• **TASK GOAL**: Transcribe, verbatim, every line from the start of the entries through the line that contains "[12:50.97-12:51.97]"; include both boundary lines and omit all others.

Stored items:

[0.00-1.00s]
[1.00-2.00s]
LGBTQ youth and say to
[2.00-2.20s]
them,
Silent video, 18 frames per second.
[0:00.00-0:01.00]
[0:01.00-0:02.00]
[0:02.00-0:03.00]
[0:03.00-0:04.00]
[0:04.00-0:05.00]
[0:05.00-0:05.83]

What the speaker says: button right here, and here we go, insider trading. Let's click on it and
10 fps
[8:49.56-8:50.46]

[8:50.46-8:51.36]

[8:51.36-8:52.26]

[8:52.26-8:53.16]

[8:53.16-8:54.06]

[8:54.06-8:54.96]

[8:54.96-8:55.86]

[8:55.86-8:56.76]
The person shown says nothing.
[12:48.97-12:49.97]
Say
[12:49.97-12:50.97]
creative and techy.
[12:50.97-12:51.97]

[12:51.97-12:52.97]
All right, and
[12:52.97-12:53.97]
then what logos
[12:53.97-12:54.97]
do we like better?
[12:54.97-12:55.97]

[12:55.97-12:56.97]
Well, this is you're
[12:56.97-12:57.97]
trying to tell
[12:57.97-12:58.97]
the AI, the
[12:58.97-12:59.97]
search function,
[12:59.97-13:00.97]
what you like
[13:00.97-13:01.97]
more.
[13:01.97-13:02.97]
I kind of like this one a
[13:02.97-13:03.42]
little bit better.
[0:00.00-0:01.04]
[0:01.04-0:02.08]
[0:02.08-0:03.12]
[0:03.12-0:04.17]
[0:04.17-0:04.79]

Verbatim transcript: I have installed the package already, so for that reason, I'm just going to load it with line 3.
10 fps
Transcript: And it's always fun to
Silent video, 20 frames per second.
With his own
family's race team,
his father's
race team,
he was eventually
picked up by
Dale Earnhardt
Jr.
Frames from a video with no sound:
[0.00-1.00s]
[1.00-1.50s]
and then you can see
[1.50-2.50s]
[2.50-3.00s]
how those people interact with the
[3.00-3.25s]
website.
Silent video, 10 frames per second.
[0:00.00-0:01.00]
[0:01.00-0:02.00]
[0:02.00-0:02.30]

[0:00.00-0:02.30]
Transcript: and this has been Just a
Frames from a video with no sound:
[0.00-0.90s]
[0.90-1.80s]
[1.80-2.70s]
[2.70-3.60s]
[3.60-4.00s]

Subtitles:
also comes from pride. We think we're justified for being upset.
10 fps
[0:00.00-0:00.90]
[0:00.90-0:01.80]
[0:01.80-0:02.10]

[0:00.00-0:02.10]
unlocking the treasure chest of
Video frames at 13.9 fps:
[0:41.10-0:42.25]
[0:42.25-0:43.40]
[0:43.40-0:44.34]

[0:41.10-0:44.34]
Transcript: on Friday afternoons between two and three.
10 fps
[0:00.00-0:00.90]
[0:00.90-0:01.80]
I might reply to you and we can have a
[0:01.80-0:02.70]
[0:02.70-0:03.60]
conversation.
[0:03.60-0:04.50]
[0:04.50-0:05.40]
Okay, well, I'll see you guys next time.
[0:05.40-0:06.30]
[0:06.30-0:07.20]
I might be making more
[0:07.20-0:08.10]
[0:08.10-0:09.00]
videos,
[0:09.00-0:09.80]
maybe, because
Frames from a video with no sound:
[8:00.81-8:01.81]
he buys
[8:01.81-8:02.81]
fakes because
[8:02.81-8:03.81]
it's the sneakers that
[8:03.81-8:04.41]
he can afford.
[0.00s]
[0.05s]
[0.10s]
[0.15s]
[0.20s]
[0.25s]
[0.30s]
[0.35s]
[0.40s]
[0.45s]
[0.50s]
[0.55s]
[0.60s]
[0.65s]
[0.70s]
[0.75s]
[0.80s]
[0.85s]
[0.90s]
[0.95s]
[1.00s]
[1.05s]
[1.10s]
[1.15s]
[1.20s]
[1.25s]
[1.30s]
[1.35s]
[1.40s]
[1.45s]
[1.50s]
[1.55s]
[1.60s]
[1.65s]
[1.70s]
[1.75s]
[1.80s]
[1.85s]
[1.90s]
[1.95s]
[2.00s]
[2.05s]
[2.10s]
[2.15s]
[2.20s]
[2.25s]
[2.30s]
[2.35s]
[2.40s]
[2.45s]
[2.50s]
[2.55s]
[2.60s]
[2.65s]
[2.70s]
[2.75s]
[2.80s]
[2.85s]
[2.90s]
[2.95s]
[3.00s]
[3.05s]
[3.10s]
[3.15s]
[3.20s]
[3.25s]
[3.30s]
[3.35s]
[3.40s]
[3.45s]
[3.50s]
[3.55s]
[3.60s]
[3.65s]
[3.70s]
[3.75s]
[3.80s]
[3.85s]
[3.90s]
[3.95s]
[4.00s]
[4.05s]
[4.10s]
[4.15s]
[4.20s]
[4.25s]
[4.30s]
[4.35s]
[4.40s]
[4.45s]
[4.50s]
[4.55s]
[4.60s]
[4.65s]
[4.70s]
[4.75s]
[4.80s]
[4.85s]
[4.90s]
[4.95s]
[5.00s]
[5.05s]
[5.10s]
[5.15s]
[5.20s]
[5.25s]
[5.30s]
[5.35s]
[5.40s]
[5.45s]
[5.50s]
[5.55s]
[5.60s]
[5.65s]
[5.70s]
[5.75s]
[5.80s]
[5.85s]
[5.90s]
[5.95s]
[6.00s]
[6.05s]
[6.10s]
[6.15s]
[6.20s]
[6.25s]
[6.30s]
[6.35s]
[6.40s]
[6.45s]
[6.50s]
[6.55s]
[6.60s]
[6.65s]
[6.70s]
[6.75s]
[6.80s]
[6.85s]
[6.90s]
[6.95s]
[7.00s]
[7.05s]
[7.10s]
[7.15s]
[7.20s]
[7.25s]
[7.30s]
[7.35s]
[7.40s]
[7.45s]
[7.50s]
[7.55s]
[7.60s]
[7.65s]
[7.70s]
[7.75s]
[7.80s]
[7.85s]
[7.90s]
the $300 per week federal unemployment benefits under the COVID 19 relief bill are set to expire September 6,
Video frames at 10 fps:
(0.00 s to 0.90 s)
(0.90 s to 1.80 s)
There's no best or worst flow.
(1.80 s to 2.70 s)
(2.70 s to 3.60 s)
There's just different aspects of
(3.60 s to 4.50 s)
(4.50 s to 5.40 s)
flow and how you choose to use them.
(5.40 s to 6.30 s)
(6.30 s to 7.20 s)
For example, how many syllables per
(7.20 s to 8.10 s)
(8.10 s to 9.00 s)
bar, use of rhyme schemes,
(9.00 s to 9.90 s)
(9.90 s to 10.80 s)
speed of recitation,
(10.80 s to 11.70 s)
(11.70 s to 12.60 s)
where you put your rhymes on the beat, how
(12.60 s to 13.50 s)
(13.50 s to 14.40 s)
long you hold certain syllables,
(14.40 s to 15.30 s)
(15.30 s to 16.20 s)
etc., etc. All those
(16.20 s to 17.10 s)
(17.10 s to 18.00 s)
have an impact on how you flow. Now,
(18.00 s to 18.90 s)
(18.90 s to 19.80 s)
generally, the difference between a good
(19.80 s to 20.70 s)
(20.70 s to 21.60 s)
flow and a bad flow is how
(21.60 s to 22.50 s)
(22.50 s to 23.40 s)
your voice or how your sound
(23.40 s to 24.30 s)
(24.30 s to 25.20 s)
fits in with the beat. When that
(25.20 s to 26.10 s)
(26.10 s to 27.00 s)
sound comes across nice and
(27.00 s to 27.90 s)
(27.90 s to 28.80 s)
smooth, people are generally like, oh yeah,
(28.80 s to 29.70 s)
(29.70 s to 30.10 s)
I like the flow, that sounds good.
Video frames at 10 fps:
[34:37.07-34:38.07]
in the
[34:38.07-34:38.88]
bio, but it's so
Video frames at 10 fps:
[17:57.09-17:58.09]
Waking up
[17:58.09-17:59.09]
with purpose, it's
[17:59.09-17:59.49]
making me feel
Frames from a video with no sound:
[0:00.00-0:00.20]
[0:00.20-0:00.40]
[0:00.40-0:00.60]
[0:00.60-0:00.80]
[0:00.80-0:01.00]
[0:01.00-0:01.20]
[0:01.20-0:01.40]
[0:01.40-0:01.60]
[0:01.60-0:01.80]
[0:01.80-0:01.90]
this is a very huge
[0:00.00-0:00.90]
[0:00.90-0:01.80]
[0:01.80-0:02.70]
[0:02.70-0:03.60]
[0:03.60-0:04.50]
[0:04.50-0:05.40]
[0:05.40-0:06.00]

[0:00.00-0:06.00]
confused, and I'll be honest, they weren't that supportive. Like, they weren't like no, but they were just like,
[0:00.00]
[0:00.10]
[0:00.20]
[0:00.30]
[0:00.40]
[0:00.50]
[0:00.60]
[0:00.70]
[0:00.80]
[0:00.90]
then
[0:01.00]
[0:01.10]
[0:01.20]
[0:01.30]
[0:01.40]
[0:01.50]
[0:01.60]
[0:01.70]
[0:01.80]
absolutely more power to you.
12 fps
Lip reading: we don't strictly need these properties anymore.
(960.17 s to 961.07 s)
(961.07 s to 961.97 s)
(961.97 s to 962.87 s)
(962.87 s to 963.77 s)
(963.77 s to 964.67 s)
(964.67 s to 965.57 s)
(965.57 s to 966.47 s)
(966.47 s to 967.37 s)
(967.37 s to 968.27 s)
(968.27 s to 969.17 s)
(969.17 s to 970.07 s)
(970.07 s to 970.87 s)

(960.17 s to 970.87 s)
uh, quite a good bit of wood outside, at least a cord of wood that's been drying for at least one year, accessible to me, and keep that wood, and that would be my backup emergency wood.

• **FINISHED EXERCISE**:
[0.00-1.00s]
[1.00-2.00s]
LGBTQ youth and say to
[2.00-2.20s]
them,
Silent video, 18 frames per second.
[0:00.00-0:01.00]
[0:01.00-0:02.00]
[0:02.00-0:03.00]
[0:03.00-0:04.00]
[0:04.00-0:05.00]
[0:05.00-0:05.83]

What the speaker says: button right here, and here we go, insider trading. Let's click on it and
10 fps
[8:49.56-8:50.46]

[8:50.46-8:51.36]

[8:51.36-8:52.26]

[8:52.26-8:53.16]

[8:53.16-8:54.06]

[8:54.06-8:54.96]

[8:54.96-8:55.86]

[8:55.86-8:56.76]
The person shown says nothing.
[12:48.97-12:49.97]
Say
[12:49.97-12:50.97]
creative and techy.
[12:50.97-12:51.97]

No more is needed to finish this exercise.